Note: If the URL points to a PDF, this feature is disabled and the result is returned in base64 by default.
imageInContent N Bool Works with imageDownloadEnable.
Default: true; images converted to base64 are embedded in the main content.
If set to false, an additional parameter image_base64_list is returned, containing all base64 images in a separate list.
pdfExtractEnable N Bool When the URL points to a PDF, use this to enable/disable content extraction. Default: false
true: Return parsed PDF text content
false: Return PDF as base64
Has no effect if the URL does not point to a PDF.
Note: PDF content extraction incurs additional fees.
enhancedOcr N Bool Only effective if pdfExtractEnable is true
Enhanced PDF extraction, improves accuracy and coverage. Default: False
Note: OCR recognition incurs additional fees.

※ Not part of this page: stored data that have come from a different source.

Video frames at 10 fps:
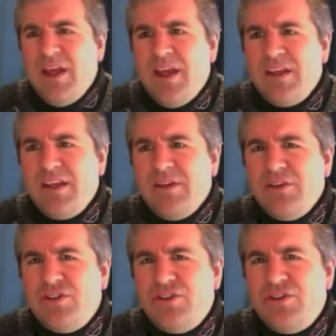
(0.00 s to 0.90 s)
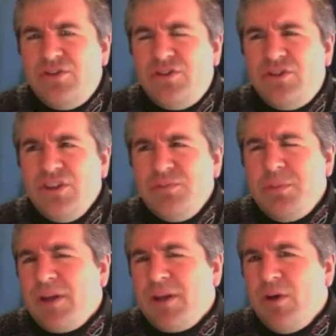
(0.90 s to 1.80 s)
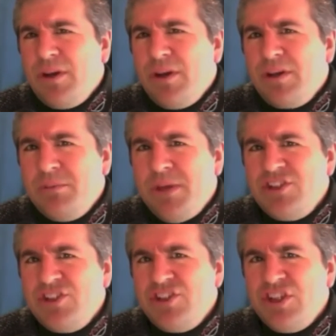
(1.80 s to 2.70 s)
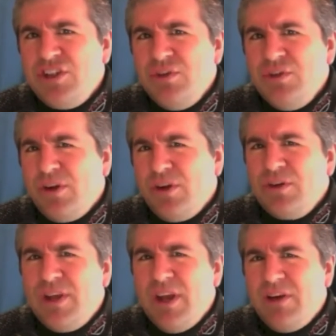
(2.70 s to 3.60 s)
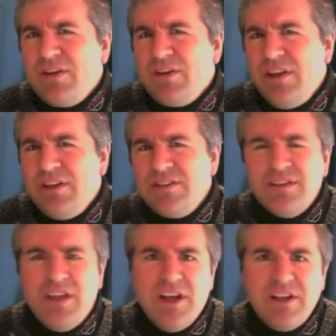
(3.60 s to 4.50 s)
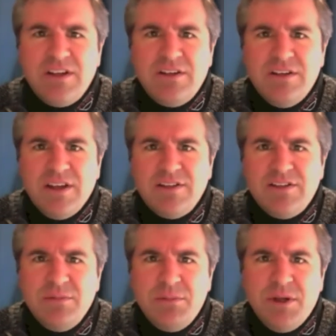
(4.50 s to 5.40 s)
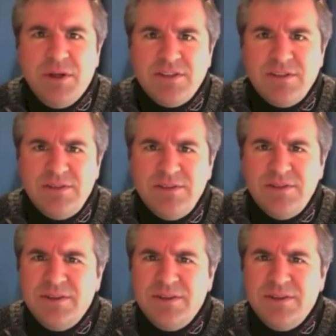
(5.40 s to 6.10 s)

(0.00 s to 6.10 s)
And just by going to Meiji Jingu, are you guaranteed a slot at Senbatsu?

Response Value Description

Field Type Description
html String When format is html, returns the HTML version of the page content.
markdown String When format is markdown, returns the Markdown version of the content.
text String When format is text, returns the plain text version of the content.
metadata.title String Webpage title.
metadata.description String Webpage description.
metadata.keywords String Webpage keywords.
logo String URL of the website logo.
site_name String Website name.
image_list Array List of image URLs. Only included if the page contains images.
image_base64_list Array List of images in base64 encoding.
pdf_pages Int Number of pages if the target is a PDF.
internal_links Array List of internal links (same domain as the target URL) found in the content.
external_links Array List of external links (different domain from the target URL) found in the content.
external_links Array List of external links found in the target URL content.

Request Example

cURL

curl --location --request POST 'https://{BasePath}/search/{Endpoint}/read' \
--header 'Authorization: Bearer {AK}' \
--header 'Content-Type: application/json' \
--data-raw '{
    "url": "https://www.volcengine.com/docs/6369/67267",
    "formats": [
        "TEXT"
    ],
    "mode":"quality"
}'

Python(Requests)

import requests
import json

BasePath = 'xxxxxx'   # Replace with your obtained BasePath
Endpoint = 'xxxxxx'   # Replace with your obtained Endpoint
AK = 'xxxxxx'         # Replace with your obtained AccessKey

url = f"https://{BasePath}/search/{Endpoint}/read"

payload = json.dumps({
"url": "https://www.volcengine.com/docs/6369/67267",
"formats":[
    "TEXT"
    ],
"mode": "quality"
})

headers = {
'Authorization': f'Bearer {AK}',
"Content-Type": "application/json"
}

response = requests.post(url, headers=headers, data=payload)

print(response.text)

Response Example

{
    "markdown": "导航\n\n请求结构\n\n最近更新时间:2025.04.23 12:06:55首次发布时间:2021.02.25 21:02:47\n\n火山引擎的OpenAPI的请求结构如下:\n\n服务地址(Endpoint)用于访问火山引擎的云服务,通常是一个URL,客户端可以通过该地址与服务进行通信。  \n火山引擎服务地址的标准形式为:\n\nRegional服务 (区域化部署) Global服务(中心化部署)\n\n    \n    \n    {service}.{region}.volcengineapi.com\n\n例如:云服务器的Service为:ecs,其在\n\n    \n    \n    cn-beijing-autodriving\n\nRegion的服务地址为:\n\necs.cn-beijing-autodriving.volcengineapi.com\n\n    \n    \n    {service}.volcengineapi.com\n\n例如:访问控制的Service为:iam,作为Global服务,其服务地址为:iam.volcengineapi.com\n\n注意\n\n  * 当Service中存在下划线( _ )符号时,Endpoint需转为中划线( - )符号。存在大写字母时需转成小写。\n  * 存在部分云产品暂未适配标准Endpoint,请前往您所使用的云产品-API参考或开发指南中查看详情。\n\n推荐使用安全性更高的 HTTPS方式发送请求。\n\n请求方法详见各个接口具体的需求。在火山引擎中的OpenAPI大多数支持GET或POST请求。\n\n火山引擎的OpenAPI请求包含两类参数:公共请求参数和接口请求参数。其中公共请求参数在每个请求中都必须包含。接口请求参数需参考各个服务的接口文档。\n\n请求及返回结果使用UTF-8的字符集进行编码。\n\n售后在线咨询\n\n",
    "logo": "https://portal.volccdn.com/obj/volcfe/misc/favicon.png",
    "site_name": "API签名调用指南",
    "image_list": [],
    "metadata": {
        "title": "请求结构--API签名调用指南-火山引擎",
        "description": "火山引擎官方文档中心,产品文档、快速入门、用户指南等内容,你关心的都在这里,包含火山引擎主要产品的使用手册、API或SDK手册、常见问题等必备资料,我们会不断优化,为用户带来更好的使用体验",
        "keywords": "API签名调用指南"
    },
    "internal_links": [],
    "external_links": []
}